Pulsão e cognição: categorias da motivação na aprendizagem

AutorChristiane Kleinübing Godoi
Páginas330-347

Page 330

Introdução

Partimos* neste trabalho da hipótese teórica de que, assim como grande parte dos construtos em psicologia, os motivos humanos são constituídos fundamentalmente por duas categorias: afeto e cognição. Aspectos afetivos e cognitivos entrelaçam-se e participam conjuntamente da formação dos motivos, de tal forma que objeto de desejo e de conhecimento encontram-se intimamente relacionados. A aproximação do sujeito em relação ao objeto é permitida simultaneamente pelo investimento de libido no objeto e em virtude da capacidade cognitiva de apreensão do objeto.
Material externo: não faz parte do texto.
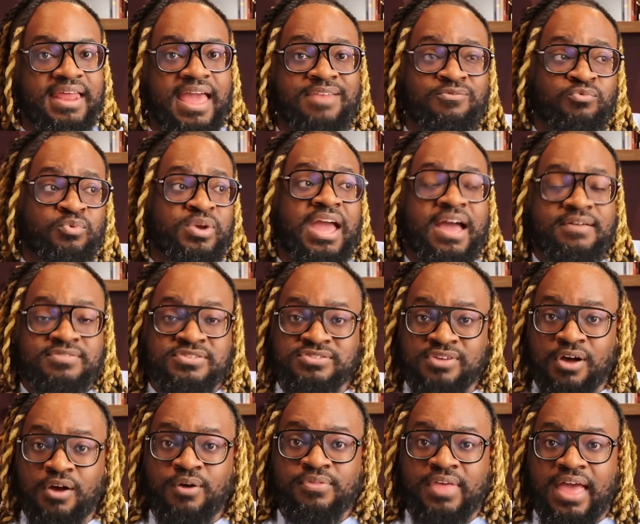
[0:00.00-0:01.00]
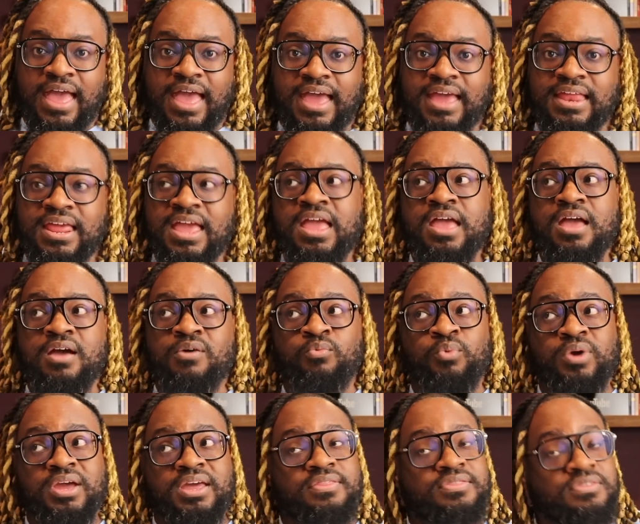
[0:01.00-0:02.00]
And we have saw that
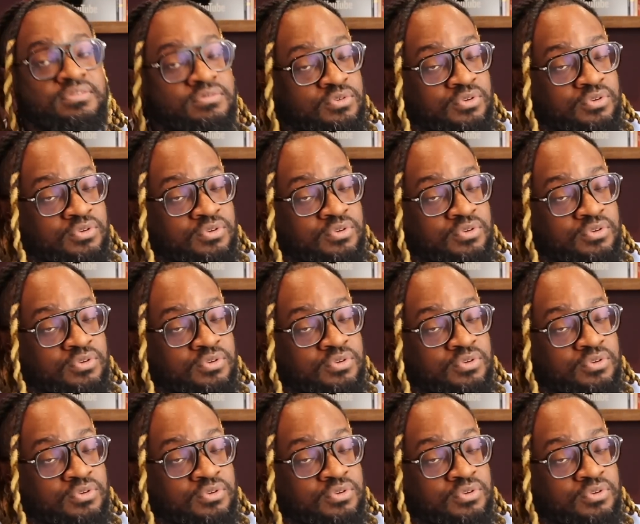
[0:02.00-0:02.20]
with,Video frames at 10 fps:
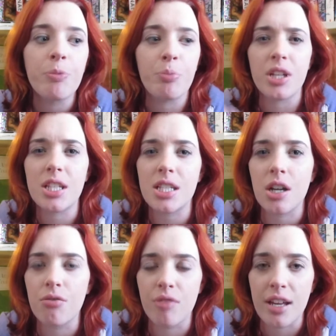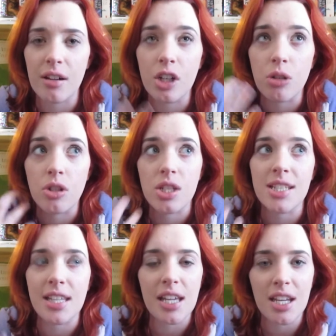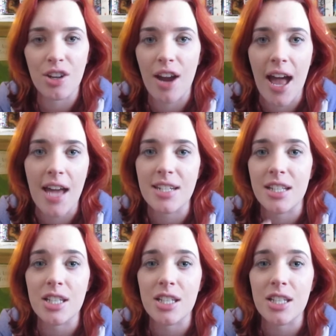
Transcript: but it's so real and you can just see it in your head and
De um lado, a motivação foi pensada como mediação sempre emocional do conhecimento, colocando a dimensão afetivo-pulsional como intrínseca ao ato cognitivo. De outro, manteve-se a hipótese do emparelhamento entre as dimensões afetiva e cognitiva na formação dos motivos para a aprendizagem.

Piaget (1983, p. 45) declara que a psicologia humana tem dois aspectos: cognição (conhecimento) e motivação (pulsão). A partir dessa constatação, não faria sentido lógico subdividir o fenômeno motivacional em duas categorias - pulsão e cognição - uma vez que o que há é uma força pulsional propulsora (motivadora) do conhecimento. O conhecimento passaria a ser o objeto central e a motivação reduzida à energia propulsora. Ou seja, a categoria afetiva é constitutiva do fenômeno motivacional, do impulso (pulsão) em direção a um objeto de conhecimento.

Page 331

Portanto, tratar-se-ia de, mais do que procurar compartimentalizar o fenômeno motivacional em categorias ou dimensões, de compreender a relação de imbricamento entre afeto e cognição, ou seja, entre motivação e conhecimento.

O fato de Piaget reduzir o conteúdo motivacional aos aspectos afetivos e pulsionais é decorrente da sua focalização sobre o conhecimento como objeto de investigação. Ao situar o conhecimento e a aprendizagem como processos prioritários e centrais, Piaget exclui o conteúdo cognitivo da constituição da motivação.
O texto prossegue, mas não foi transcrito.